## [Work task]
All records, minus the pictures: write them out exactly.

========================================================================

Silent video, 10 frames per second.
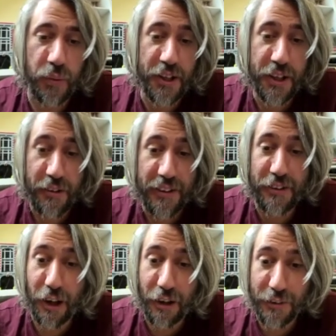you know, there's
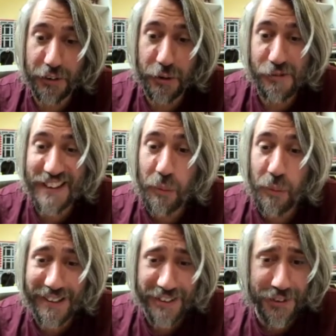a lot of us who are really
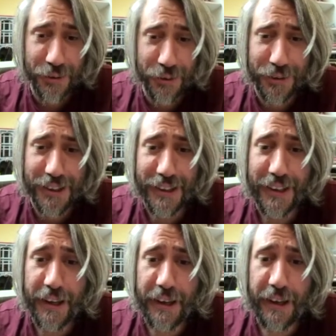willing to talk.
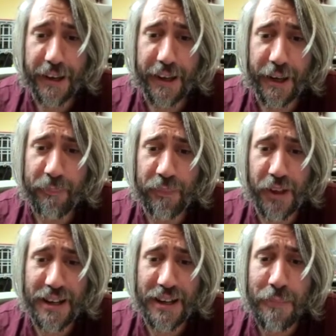Um,
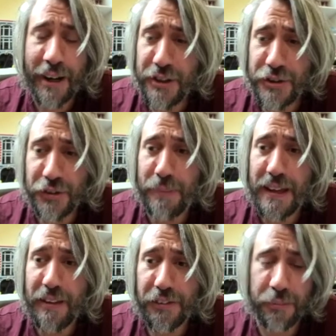and it might just
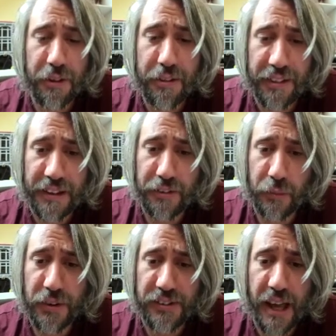be that some of the things that
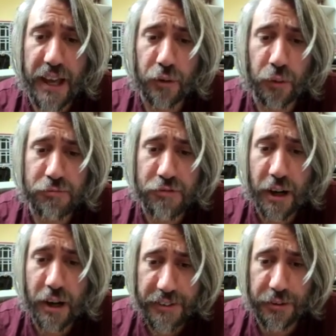we say or
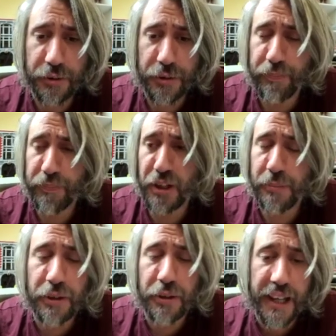write or
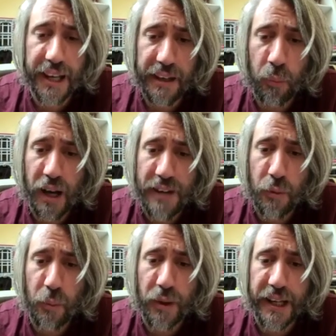communicate in whatever
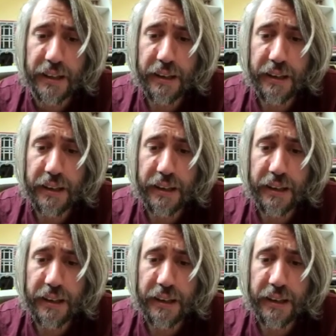way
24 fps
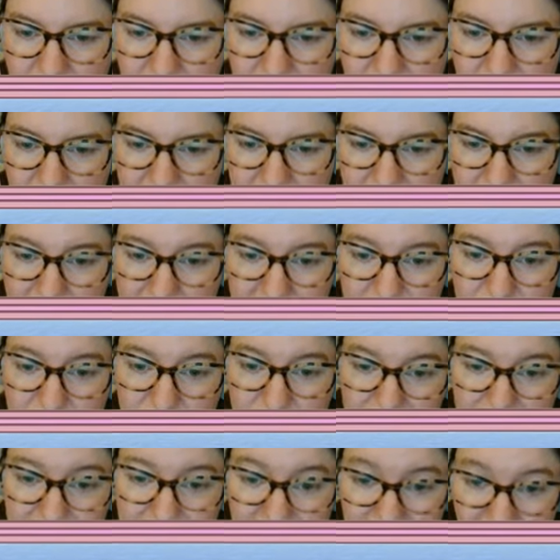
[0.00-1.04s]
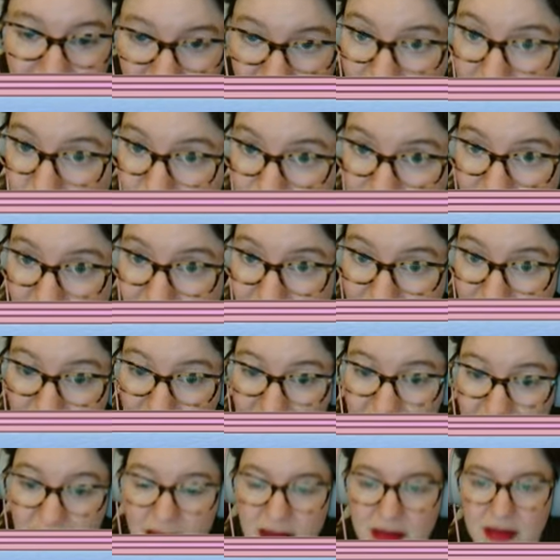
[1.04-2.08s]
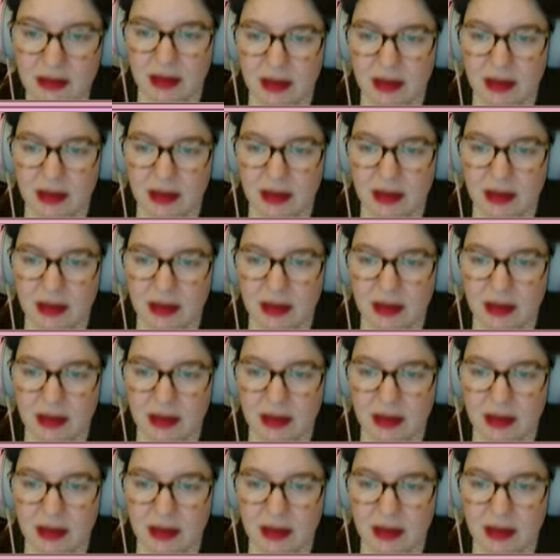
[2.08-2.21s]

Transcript: Assassin's Creed definitely does have an end.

========================================================================

## [Answer]
Silent video, 10 frames per second.
you know, there's
a lot of us who are really
willing to talk.
Um,
and it might just
be that some of the things that
we say or
write or
communicate in whatever
way
24 fps
[0.00-1.04s]
[1.04-2.08s]
[2.08-2.21s]

Transcript: Assassin's Creed definitely does have an end.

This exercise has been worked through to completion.